金曜日ってことは水瀬さんが来た当日じゃないか!!
読めたぞ!土曜日にカラオケ行くためにウチへ来たのも連絡してたからこそか!!
どれだけ俺の中枢に深く入り込んでるの水瀬さんは!?
「……ってわけで、看病含めお昼に関しては若葉ちゃんにお願いしてるから。ありがとね、若葉ちゃん」
「いえ、私がやりたいって言ったことですから! おまかせください!」
「そう言ってくれて助かるわぁ。 陽紀、アンタ変な気起こすんじゃないわよ」
「……うす」
もはや諦めに境地に達して雑な返事になってしまう。
変な気ってどんな気だ。
そんな言葉を飲み込んだ俺は素直に首を縦に振る。
これまでリビングまでだった彼女。

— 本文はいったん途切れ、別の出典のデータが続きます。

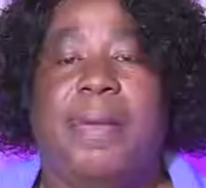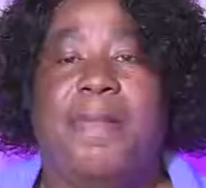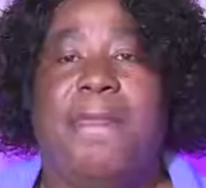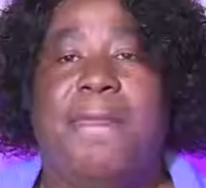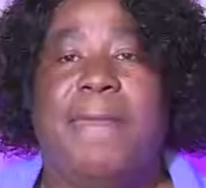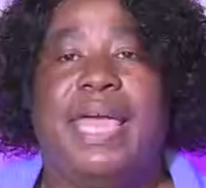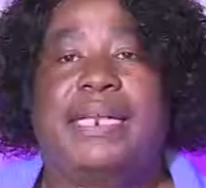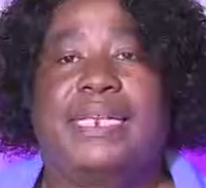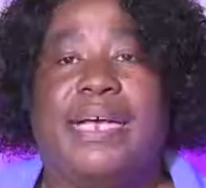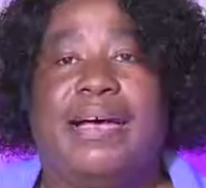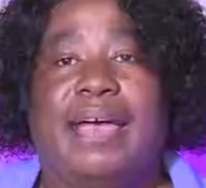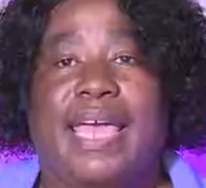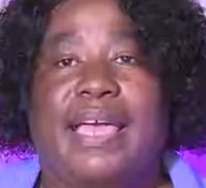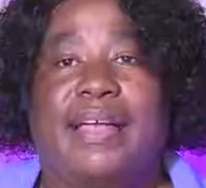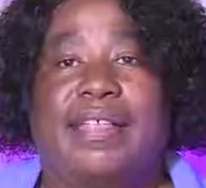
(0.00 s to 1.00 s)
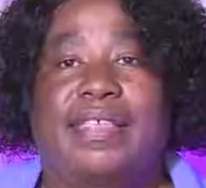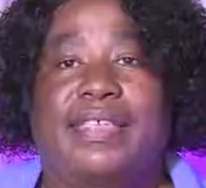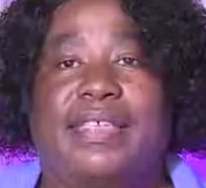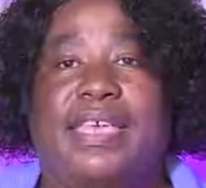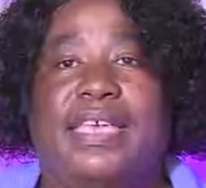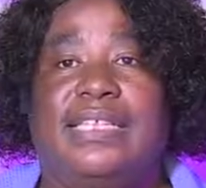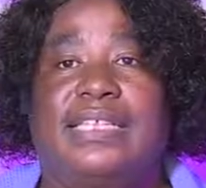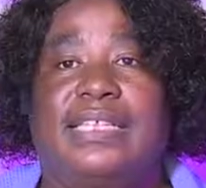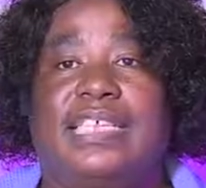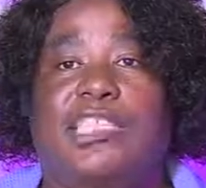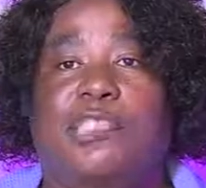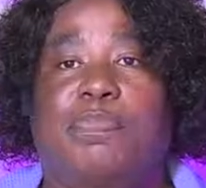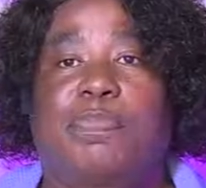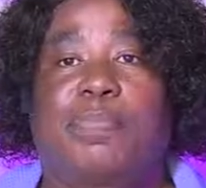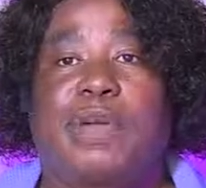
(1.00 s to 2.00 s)
Mental health is a
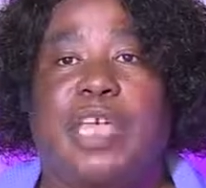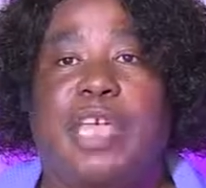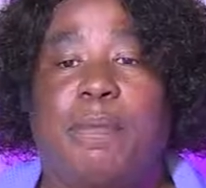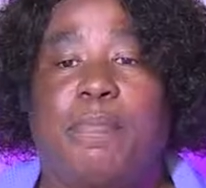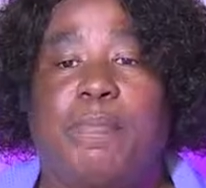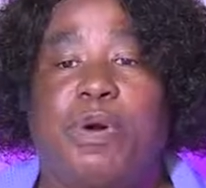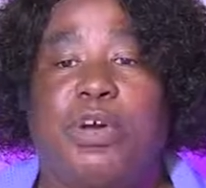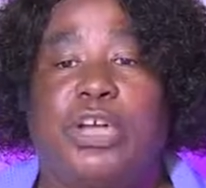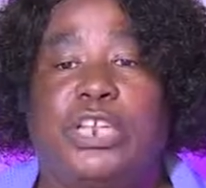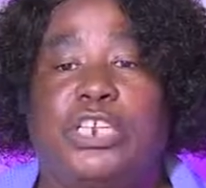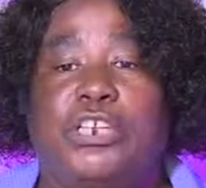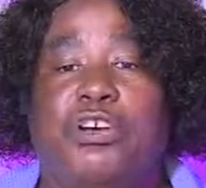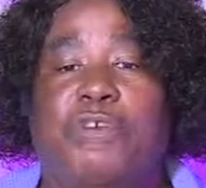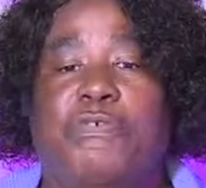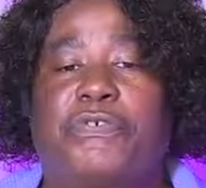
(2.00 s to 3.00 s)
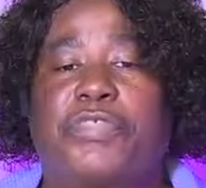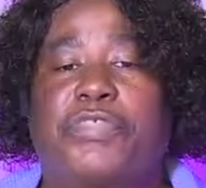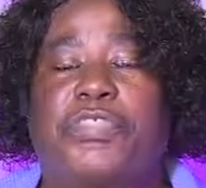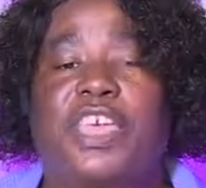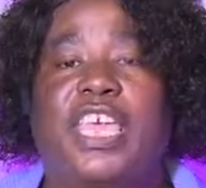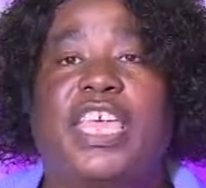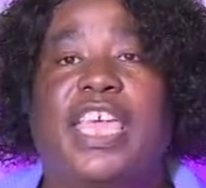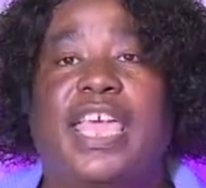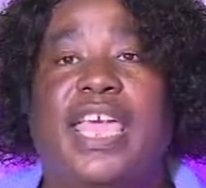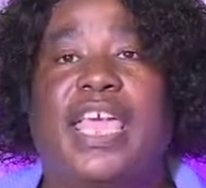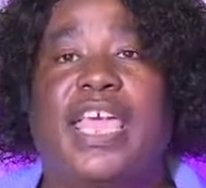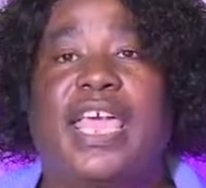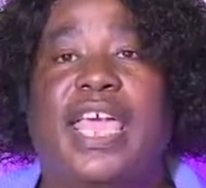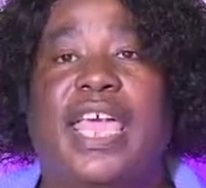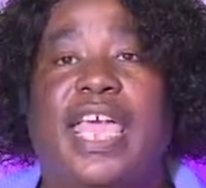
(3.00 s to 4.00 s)
springboard of
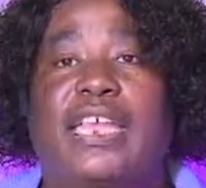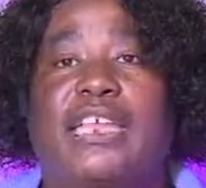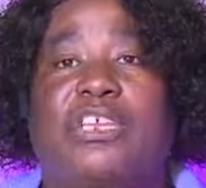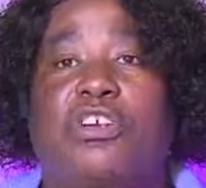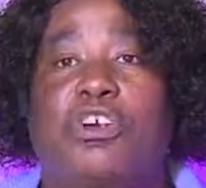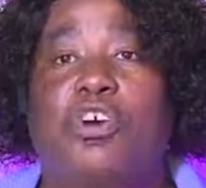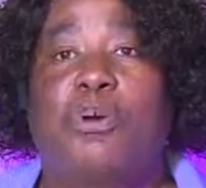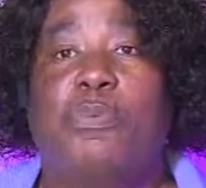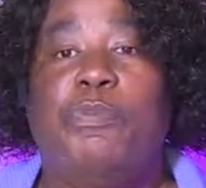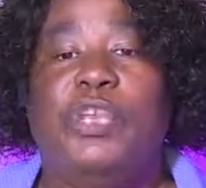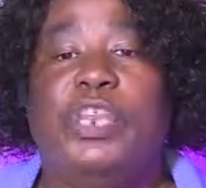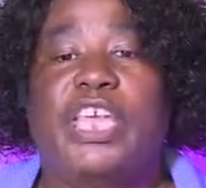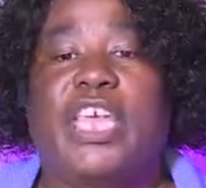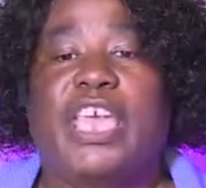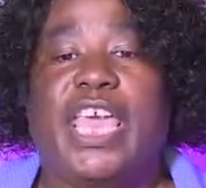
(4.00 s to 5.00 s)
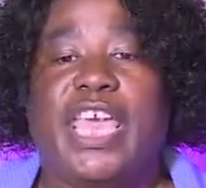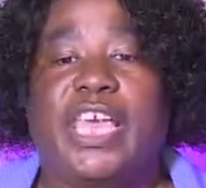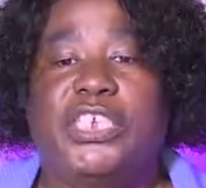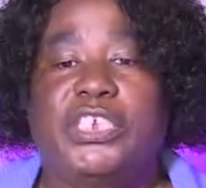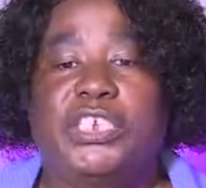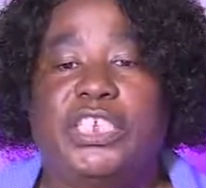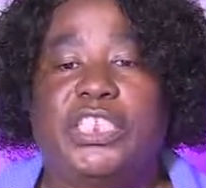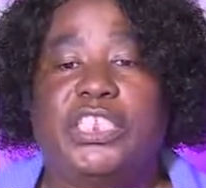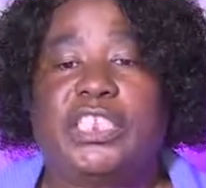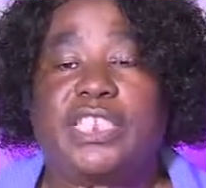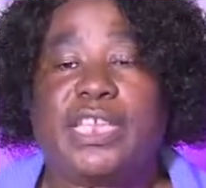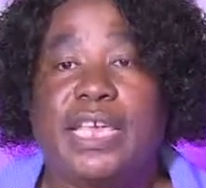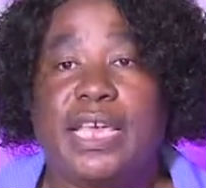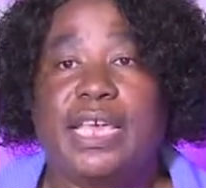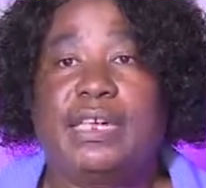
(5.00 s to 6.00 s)
thinking and communication
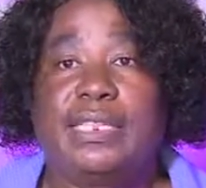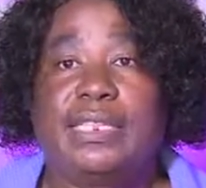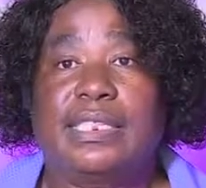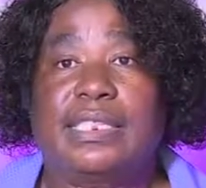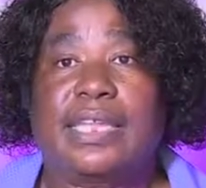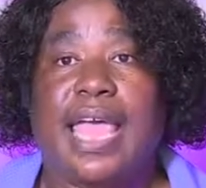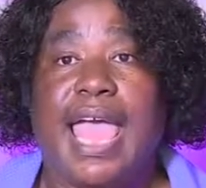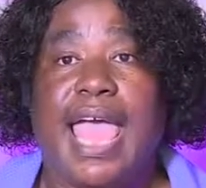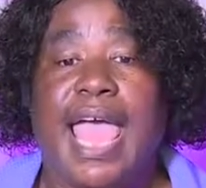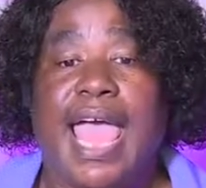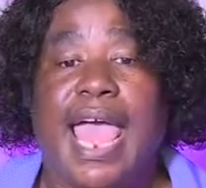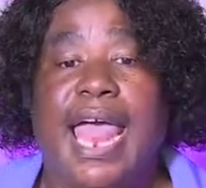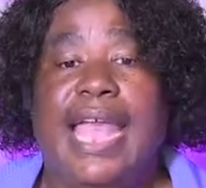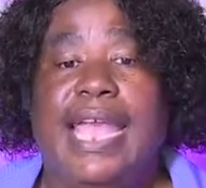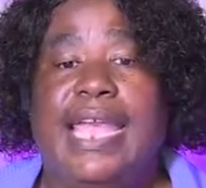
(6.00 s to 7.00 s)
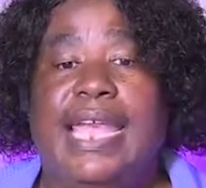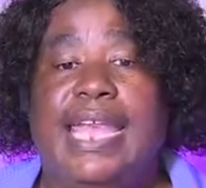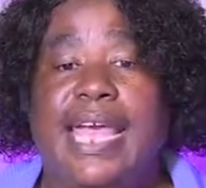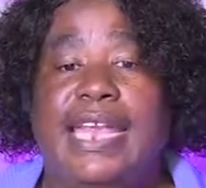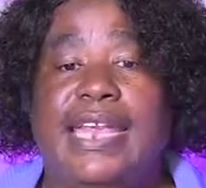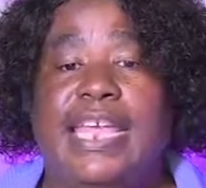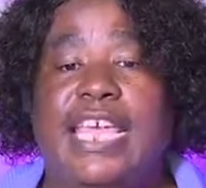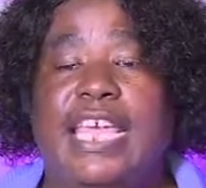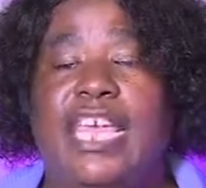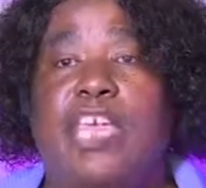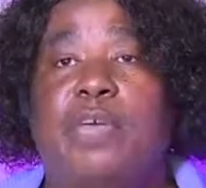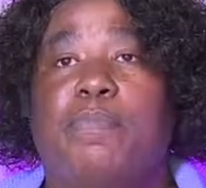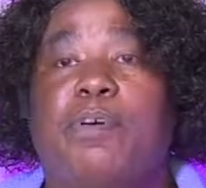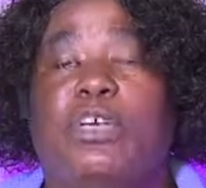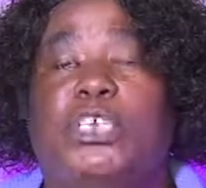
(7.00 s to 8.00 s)
skills, learning
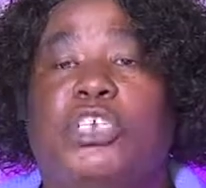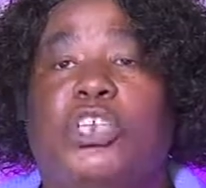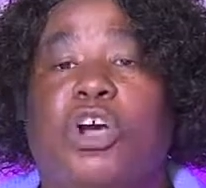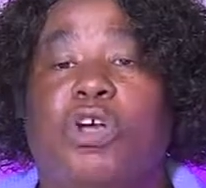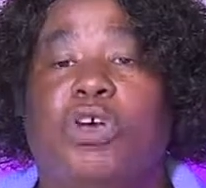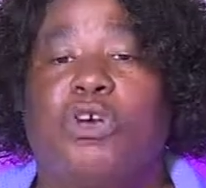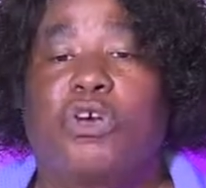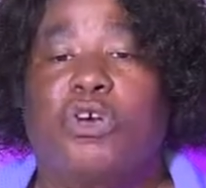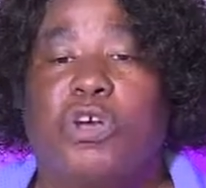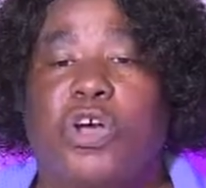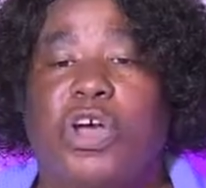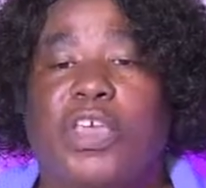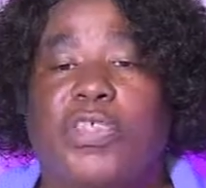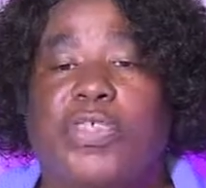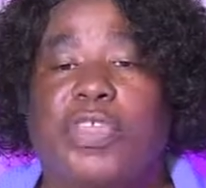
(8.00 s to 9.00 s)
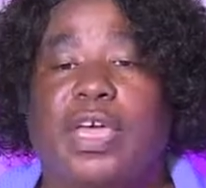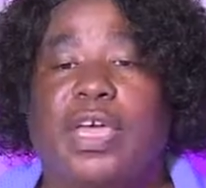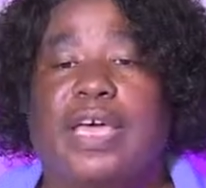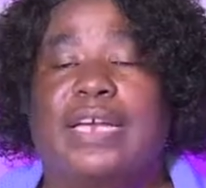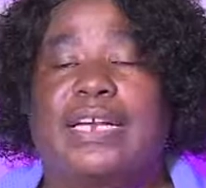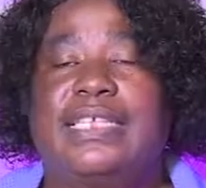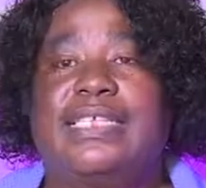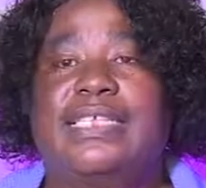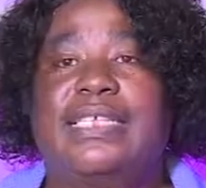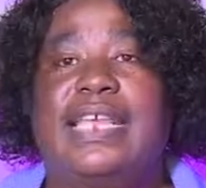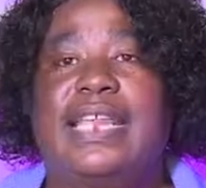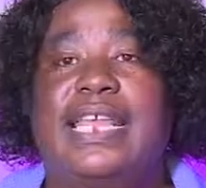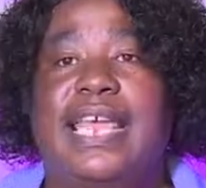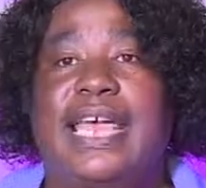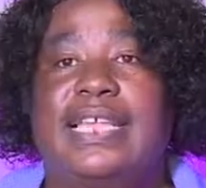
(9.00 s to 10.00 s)
emotional growth,
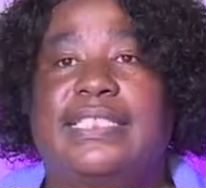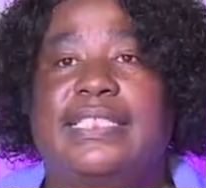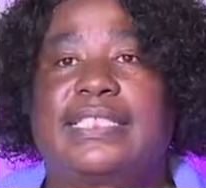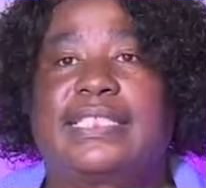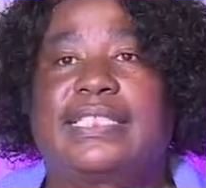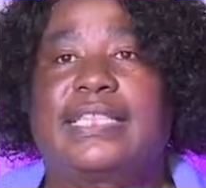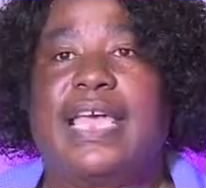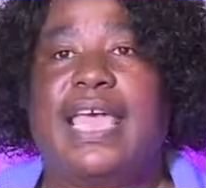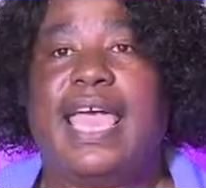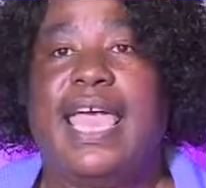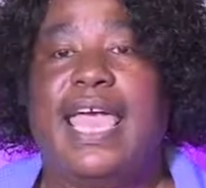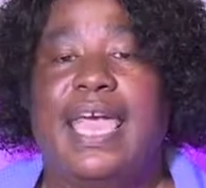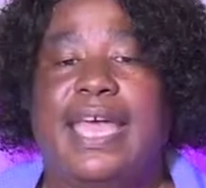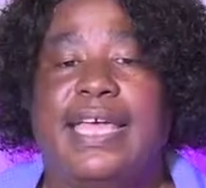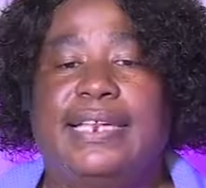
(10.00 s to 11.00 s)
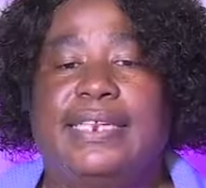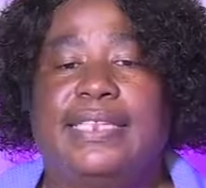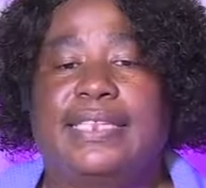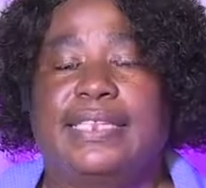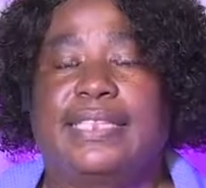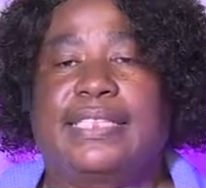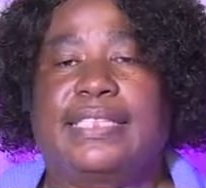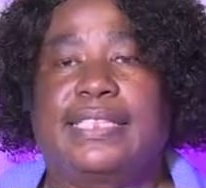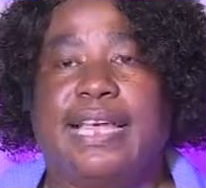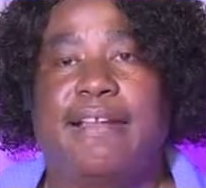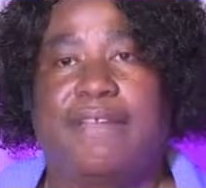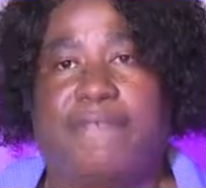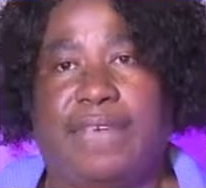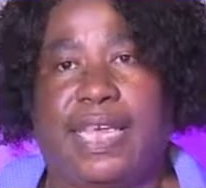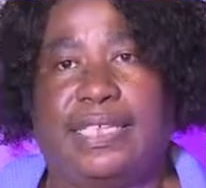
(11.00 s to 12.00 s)
resilience, and
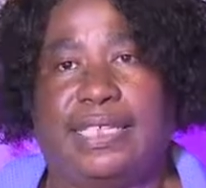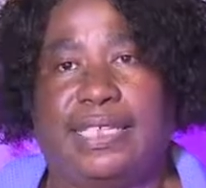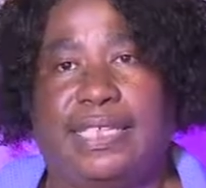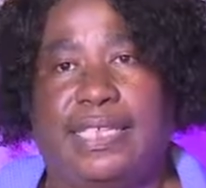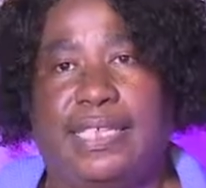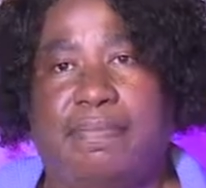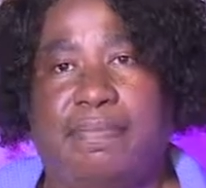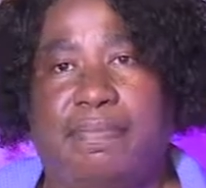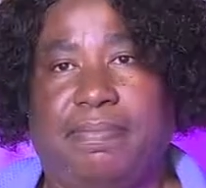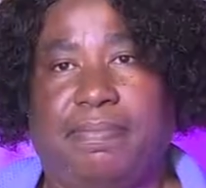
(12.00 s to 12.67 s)
self esteem.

それが初めて部屋に来たことで、彼女自身も俺を見つつ物珍しいのか辺りをキョロキョロと視線がせわしなく動いている。
「それじゃ、お母さんも行ってくるから。 2人とも、よろしくね」
「…………いってらっしゃい」
俺の小さな小さな送りの挨拶に手を上げてぷらぷらと振りながら出ていった母さんは、その後鉢合わせした雪と階下に降りていったようだ。
2つの足音が遠ざがっていく後に玄関の開閉音が聞こえ、2人の家族が家から出ていってしまう。
そうして家に取り残されたのは俺と水瀬さんのみ。
金土日に続き、まさか水瀬さんと過ごす4日目が、今まさにスタートするのであった。